======== GIVEN RECORDS

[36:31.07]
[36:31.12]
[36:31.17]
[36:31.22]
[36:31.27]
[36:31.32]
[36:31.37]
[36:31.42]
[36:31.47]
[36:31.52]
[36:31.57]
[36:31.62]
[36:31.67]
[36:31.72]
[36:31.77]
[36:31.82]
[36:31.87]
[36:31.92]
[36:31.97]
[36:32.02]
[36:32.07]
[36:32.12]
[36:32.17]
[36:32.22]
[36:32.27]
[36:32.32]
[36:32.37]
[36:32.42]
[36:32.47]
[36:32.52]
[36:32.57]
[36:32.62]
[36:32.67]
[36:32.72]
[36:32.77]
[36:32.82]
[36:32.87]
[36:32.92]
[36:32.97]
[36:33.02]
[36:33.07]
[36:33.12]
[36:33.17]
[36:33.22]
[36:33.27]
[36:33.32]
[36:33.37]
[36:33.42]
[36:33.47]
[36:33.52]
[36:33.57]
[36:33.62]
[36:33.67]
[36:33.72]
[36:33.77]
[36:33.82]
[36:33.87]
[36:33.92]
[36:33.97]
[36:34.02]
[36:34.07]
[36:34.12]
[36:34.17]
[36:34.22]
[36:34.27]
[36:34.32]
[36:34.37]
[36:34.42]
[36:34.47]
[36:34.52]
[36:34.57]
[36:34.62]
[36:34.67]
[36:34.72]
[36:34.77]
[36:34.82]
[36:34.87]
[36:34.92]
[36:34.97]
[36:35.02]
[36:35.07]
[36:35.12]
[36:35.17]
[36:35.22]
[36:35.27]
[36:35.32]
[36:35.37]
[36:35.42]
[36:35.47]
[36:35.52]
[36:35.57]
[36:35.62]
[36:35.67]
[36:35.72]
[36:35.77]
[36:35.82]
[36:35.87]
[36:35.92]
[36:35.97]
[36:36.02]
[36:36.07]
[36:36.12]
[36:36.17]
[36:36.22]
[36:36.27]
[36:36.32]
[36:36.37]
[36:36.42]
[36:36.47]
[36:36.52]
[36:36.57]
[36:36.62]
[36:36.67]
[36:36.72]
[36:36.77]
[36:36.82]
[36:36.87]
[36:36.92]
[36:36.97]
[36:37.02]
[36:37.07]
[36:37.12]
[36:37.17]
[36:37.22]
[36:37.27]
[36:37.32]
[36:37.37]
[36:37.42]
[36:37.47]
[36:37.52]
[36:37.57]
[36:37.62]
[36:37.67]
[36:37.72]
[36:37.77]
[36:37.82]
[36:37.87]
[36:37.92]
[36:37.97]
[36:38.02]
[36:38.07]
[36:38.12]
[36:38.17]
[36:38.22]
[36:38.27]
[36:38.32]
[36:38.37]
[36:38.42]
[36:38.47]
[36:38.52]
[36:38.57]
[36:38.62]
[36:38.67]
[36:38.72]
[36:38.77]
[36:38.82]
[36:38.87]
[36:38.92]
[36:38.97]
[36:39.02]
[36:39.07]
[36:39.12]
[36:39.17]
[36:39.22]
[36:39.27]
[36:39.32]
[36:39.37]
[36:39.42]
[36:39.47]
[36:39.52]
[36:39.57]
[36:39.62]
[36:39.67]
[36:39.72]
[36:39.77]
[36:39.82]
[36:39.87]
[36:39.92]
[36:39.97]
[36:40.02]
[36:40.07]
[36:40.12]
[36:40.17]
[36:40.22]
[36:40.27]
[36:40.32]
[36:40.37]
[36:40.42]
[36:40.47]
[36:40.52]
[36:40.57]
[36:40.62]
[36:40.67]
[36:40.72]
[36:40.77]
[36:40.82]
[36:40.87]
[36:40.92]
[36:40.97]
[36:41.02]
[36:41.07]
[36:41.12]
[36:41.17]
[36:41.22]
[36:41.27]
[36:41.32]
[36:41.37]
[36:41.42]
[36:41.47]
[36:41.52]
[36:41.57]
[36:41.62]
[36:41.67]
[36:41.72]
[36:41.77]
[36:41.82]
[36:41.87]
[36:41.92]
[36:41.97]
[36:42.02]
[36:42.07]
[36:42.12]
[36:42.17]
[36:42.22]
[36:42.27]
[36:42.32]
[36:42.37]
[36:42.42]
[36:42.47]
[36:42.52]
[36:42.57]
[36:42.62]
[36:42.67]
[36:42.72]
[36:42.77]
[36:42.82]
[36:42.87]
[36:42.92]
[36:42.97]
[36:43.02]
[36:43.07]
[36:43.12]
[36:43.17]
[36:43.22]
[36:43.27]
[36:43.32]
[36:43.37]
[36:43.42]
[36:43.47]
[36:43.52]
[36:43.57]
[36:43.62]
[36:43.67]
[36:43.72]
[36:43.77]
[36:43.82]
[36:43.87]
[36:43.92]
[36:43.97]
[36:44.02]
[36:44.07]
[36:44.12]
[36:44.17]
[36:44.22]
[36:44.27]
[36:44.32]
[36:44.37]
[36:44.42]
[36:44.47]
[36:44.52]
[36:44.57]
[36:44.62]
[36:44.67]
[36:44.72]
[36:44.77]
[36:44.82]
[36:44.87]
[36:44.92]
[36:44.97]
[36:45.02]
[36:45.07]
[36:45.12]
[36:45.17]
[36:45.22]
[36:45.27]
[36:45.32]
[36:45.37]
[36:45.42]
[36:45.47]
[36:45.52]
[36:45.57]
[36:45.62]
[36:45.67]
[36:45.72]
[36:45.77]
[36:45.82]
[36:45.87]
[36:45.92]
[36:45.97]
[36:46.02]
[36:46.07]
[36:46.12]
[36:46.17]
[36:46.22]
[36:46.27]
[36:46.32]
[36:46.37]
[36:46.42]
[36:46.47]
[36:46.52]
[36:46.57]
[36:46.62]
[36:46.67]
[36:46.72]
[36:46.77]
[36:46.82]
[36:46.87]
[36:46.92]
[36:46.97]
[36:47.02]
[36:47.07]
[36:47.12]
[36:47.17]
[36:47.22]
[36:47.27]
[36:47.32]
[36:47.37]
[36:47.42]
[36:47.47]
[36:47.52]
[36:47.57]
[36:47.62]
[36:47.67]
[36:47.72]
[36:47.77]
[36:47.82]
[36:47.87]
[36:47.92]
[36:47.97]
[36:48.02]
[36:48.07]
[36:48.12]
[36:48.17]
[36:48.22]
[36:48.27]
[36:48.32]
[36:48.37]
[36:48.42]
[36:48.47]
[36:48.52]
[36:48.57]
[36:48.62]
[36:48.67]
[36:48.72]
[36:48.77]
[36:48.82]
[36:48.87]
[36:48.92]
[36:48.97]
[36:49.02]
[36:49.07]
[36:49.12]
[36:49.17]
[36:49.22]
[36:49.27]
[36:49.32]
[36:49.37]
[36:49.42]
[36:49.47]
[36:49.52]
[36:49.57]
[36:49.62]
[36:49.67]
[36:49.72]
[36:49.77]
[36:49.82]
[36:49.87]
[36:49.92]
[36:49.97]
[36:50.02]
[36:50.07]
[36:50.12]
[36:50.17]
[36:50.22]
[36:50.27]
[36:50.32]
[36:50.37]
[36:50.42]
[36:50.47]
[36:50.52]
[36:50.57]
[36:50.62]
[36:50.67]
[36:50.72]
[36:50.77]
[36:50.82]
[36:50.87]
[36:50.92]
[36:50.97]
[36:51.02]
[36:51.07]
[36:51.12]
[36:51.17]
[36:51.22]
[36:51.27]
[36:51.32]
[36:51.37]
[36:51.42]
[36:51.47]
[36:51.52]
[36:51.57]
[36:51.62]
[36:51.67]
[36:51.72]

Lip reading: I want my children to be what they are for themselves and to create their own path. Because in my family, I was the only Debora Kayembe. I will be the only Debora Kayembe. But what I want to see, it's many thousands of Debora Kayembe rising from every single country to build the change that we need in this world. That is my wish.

================

*ACTION ITEM*. Output an exact copy of each record.

*EXERCISE RESULT*.
[36:31.07]
[36:31.12]
[36:31.17]
[36:31.22]
[36:31.27]
[36:31.32]
[36:31.37]
[36:31.42]
[36:31.47]
[36:31.52]
[36:31.57]
[36:31.62]
[36:31.67]
[36:31.72]
[36:31.77]
[36:31.82]
[36:31.87]
[36:31.92]
[36:31.97]
[36:32.02]
[36:32.07]
[36:32.12]
[36:32.17]
[36:32.22]
[36:32.27]
[36:32.32]
[36:32.37]
[36:32.42]
[36:32.47]
[36:32.52]
[36:32.57]
[36:32.62]
[36:32.67]
[36:32.72]
[36:32.77]
[36:32.82]
[36:32.87]
[36:32.92]
[36:32.97]
[36:33.02]
[36:33.07]
[36:33.12]
[36:33.17]
[36:33.22]
[36:33.27]
[36:33.32]
[36:33.37]
[36:33.42]
[36:33.47]
[36:33.52]
[36:33.57]
[36:33.62]
[36:33.67]
[36:33.72]
[36:33.77]
[36:33.82]
[36:33.87]
[36:33.92]
[36:33.97]
[36:34.02]
[36:34.07]
[36:34.12]
[36:34.17]
[36:34.22]
[36:34.27]
[36:34.32]
[36:34.37]
[36:34.42]
[36:34.47]
[36:34.52]
[36:34.57]
[36:34.62]
[36:34.67]
[36:34.72]
[36:34.77]
[36:34.82]
[36:34.87]
[36:34.92]
[36:34.97]
[36:35.02]
[36:35.07]
[36:35.12]
[36:35.17]
[36:35.22]
[36:35.27]
[36:35.32]
[36:35.37]
[36:35.42]
[36:35.47]
[36:35.52]
[36:35.57]
[36:35.62]
[36:35.67]
[36:35.72]
[36:35.77]
[36:35.82]
[36:35.87]
[36:35.92]
[36:35.97]
[36:36.02]
[36:36.07]
[36:36.12]
[36:36.17]
[36:36.22]
[36:36.27]
[36:36.32]
[36:36.37]
[36:36.42]
[36:36.47]
[36:36.52]
[36:36.57]
[36:36.62]
[36:36.67]
[36:36.72]
[36:36.77]
[36:36.82]
[36:36.87]
[36:36.92]
[36:36.97]
[36:37.02]
[36:37.07]
[36:37.12]
[36:37.17]
[36:37.22]
[36:37.27]
[36:37.32]
[36:37.37]
[36:37.42]
[36:37.47]
[36:37.52]
[36:37.57]
[36:37.62]
[36:37.67]
[36:37.72]
[36:37.77]
[36:37.82]
[36:37.87]
[36:37.92]
[36:37.97]
[36:38.02]
[36:38.07]
[36:38.12]
[36:38.17]
[36:38.22]
[36:38.27]
[36:38.32]
[36:38.37]
[36:38.42]
[36:38.47]
[36:38.52]
[36:38.57]
[36:38.62]
[36:38.67]
[36:38.72]
[36:38.77]
[36:38.82]
[36:38.87]
[36:38.92]
[36:38.97]
[36:39.02]
[36:39.07]
[36:39.12]
[36:39.17]
[36:39.22]
[36:39.27]
[36:39.32]
[36:39.37]
[36:39.42]
[36:39.47]
[36:39.52]
[36:39.57]
[36:39.62]
[36:39.67]
[36:39.72]
[36:39.77]
[36:39.82]
[36:39.87]
[36:39.92]
[36:39.97]
[36:40.02]
[36:40.07]
[36:40.12]
[36:40.17]
[36:40.22]
[36:40.27]
[36:40.32]
[36:40.37]
[36:40.42]
[36:40.47]
[36:40.52]
[36:40.57]
[36:40.62]
[36:40.67]
[36:40.72]
[36:40.77]
[36:40.82]
[36:40.87]
[36:40.92]
[36:40.97]
[36:41.02]
[36:41.07]
[36:41.12]
[36:41.17]
[36:41.22]
[36:41.27]
[36:41.32]
[36:41.37]
[36:41.42]
[36:41.47]
[36:41.52]
[36:41.57]
[36:41.62]
[36:41.67]
[36:41.72]
[36:41.77]
[36:41.82]
[36:41.87]
[36:41.92]
[36:41.97]
[36:42.02]
[36:42.07]
[36:42.12]
[36:42.17]
[36:42.22]
[36:42.27]
[36:42.32]
[36:42.37]
[36:42.42]
[36:42.47]
[36:42.52]
[36:42.57]
[36:42.62]
[36:42.67]
[36:42.72]
[36:42.77]
[36:42.82]
[36:42.87]
[36:42.92]
[36:42.97]
[36:43.02]
[36:43.07]
[36:43.12]
[36:43.17]
[36:43.22]
[36:43.27]
[36:43.32]
[36:43.37]
[36:43.42]
[36:43.47]
[36:43.52]
[36:43.57]
[36:43.62]
[36:43.67]
[36:43.72]
[36:43.77]
[36:43.82]
[36:43.87]
[36:43.92]
[36:43.97]
[36:44.02]
[36:44.07]
[36:44.12]
[36:44.17]
[36:44.22]
[36:44.27]
[36:44.32]
[36:44.37]
[36:44.42]
[36:44.47]
[36:44.52]
[36:44.57]
[36:44.62]
[36:44.67]
[36:44.72]
[36:44.77]
[36:44.82]
[36:44.87]
[36:44.92]
[36:44.97]
[36:45.02]
[36:45.07]
[36:45.12]
[36:45.17]
[36:45.22]
[36:45.27]
[36:45.32]
[36:45.37]
[36:45.42]
[36:45.47]
[36:45.52]
[36:45.57]
[36:45.62]
[36:45.67]
[36:45.72]
[36:45.77]
[36:45.82]
[36:45.87]
[36:45.92]
[36:45.97]
[36:46.02]
[36:46.07]
[36:46.12]
[36:46.17]
[36:46.22]
[36:46.27]
[36:46.32]
[36:46.37]
[36:46.42]
[36:46.47]
[36:46.52]
[36:46.57]
[36:46.62]
[36:46.67]
[36:46.72]
[36:46.77]
[36:46.82]
[36:46.87]
[36:46.92]
[36:46.97]
[36:47.02]
[36:47.07]
[36:47.12]
[36:47.17]
[36:47.22]
[36:47.27]
[36:47.32]
[36:47.37]
[36:47.42]
[36:47.47]
[36:47.52]
[36:47.57]
[36:47.62]
[36:47.67]
[36:47.72]
[36:47.77]
[36:47.82]
[36:47.87]
[36:47.92]
[36:47.97]
[36:48.02]
[36:48.07]
[36:48.12]
[36:48.17]
[36:48.22]
[36:48.27]
[36:48.32]
[36:48.37]
[36:48.42]
[36:48.47]
[36:48.52]
[36:48.57]
[36:48.62]
[36:48.67]
[36:48.72]
[36:48.77]
[36:48.82]
[36:48.87]
[36:48.92]
[36:48.97]
[36:49.02]
[36:49.07]
[36:49.12]
[36:49.17]
[36:49.22]
[36:49.27]
[36:49.32]
[36:49.37]
[36:49.42]
[36:49.47]
[36:49.52]
[36:49.57]
[36:49.62]
[36:49.67]
[36:49.72]
[36:49.77]
[36:49.82]
[36:49.87]
[36:49.92]
[36:49.97]
[36:50.02]
[36:50.07]
[36:50.12]
[36:50.17]
[36:50.22]
[36:50.27]
[36:50.32]
[36:50.37]
[36:50.42]
[36:50.47]
[36:50.52]
[36:50.57]
[36:50.62]
[36:50.67]
[36:50.72]
[36:50.77]
[36:50.82]
[36:50.87]
[36:50.92]
[36:50.97]
[36:51.02]
[36:51.07]
[36:51.12]
[36:51.17]
[36:51.22]
[36:51.27]
[36:51.32]
[36:51.37]
[36:51.42]
[36:51.47]
[36:51.52]
[36:51.57]
[36:51.62]
[36:51.67]
[36:51.72]

Lip reading: I want my children to be what they are for themselves and to create their own path. Because in my family, I was the only Debora Kayembe. I will be the only Debora Kayembe. But what I want to see, it's many thousands of Debora Kayembe rising from every single country to build the change that we need in this world. That is my wish.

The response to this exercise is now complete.